This post was originally published at Novelicious.com and is now at WritingTipsOasis.com. WritingTipsOasis.com acquired Novelicious.com in June 2022.
I have not left you but I am gone.
Please carry on as normal.
Love always, Hayley.
This is the note that Tom Ditto comes home to from his girlfriend Hayley. Immediately panicked, he begins calling all of their close friends who know nothing of Hayley’s whereabouts. As he continues his investigation, he visits Hayley’s workplace, clothing shop Zara, where her boss informs him that Hayley has given in her notice to go travelling for a month. He is puzzled – Hayley had never mentioned wanting to travel before. So Tom is left to figure out what exactly has happened to his girlfriend, and what has caused her to run away so suddenly, except … is it sudden? Is she coming back? Has she left him for good? And how can he just carry on as normal?
These are all questions that Tom goes on a quest to find answers to. In the process, he stumbles across a group of people that he never thought he’d be spending time with and a whole new world of opportunities are opened up to him, but will Hayley return at the end of it all?

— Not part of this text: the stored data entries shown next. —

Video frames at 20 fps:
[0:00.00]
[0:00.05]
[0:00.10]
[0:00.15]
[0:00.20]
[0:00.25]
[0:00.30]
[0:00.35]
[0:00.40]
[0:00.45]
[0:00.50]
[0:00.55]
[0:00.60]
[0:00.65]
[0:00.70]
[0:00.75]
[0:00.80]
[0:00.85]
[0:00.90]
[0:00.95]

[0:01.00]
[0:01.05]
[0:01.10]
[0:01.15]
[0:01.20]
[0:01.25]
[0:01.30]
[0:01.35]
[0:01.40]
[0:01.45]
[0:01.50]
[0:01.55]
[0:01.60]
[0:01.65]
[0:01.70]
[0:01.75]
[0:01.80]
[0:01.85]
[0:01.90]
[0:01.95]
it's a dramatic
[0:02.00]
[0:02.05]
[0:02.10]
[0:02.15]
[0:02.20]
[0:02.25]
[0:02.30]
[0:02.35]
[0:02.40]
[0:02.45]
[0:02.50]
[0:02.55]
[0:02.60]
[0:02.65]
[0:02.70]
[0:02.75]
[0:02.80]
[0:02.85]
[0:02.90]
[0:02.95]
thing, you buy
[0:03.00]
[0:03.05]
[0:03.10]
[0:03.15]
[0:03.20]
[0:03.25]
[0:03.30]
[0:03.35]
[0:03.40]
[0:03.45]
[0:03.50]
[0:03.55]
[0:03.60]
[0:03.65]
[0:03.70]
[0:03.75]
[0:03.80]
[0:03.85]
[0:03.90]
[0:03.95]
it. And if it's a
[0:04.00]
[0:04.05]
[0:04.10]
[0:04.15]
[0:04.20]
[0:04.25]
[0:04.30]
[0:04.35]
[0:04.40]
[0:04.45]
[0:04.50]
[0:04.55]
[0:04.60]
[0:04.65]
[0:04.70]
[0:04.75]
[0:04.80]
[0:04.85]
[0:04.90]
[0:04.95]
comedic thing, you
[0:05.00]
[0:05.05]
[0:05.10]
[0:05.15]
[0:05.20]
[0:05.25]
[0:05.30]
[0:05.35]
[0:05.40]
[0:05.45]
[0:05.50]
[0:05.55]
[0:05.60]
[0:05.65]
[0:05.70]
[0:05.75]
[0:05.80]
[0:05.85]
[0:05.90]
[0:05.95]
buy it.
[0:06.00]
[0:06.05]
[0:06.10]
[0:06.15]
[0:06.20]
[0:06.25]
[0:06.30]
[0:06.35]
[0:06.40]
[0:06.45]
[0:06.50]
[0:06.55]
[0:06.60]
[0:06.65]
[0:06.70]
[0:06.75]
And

The thing I enjoyed most about Tom is his painfully normal life; he is easy to relate to and could quite easily be the person you walk past on the street every day or the guy who works in the office next to yours. His work at a radio station provides a lot of the laughs in this book, including arguments with work colleagues that mirror work life for most people. His quest to find Hayley takes him on a journey that he doesn’t expect to go on and he begins to see how there can be a little bit of magic in the normal, everyday.Danny Wallace’s successes as a writer clearly come from his ability to relate to his readers. He is realistic and so are his characters, but he is also very clever at giving them endearing qualities that make us care for them. Wallace is also an overwhelmingly funny writer and I found myself frequently drawing inquisitive looks from my boyfriend as I giggled my way through it.
For fans of Charlotte Street, the author’s acclaimed debut novel, this book will be just as satisfying. For first time readers, like me, the book is a great place to start, too. Danny Wallace clearly loves writing and he manages to cover serious issues such as depression without the story becoming bogged down in cliché.
I am sure this book will cement Danny Wallace’s success as a fiction writer as well as a columnist. When researching the book on Amazon, I came across a review, which described Who is Tom Ditto? in the following way: “Gone Girl meets Nick Hornby with a dash of The IT Crowd on the side.” I couldn’t put it better myself.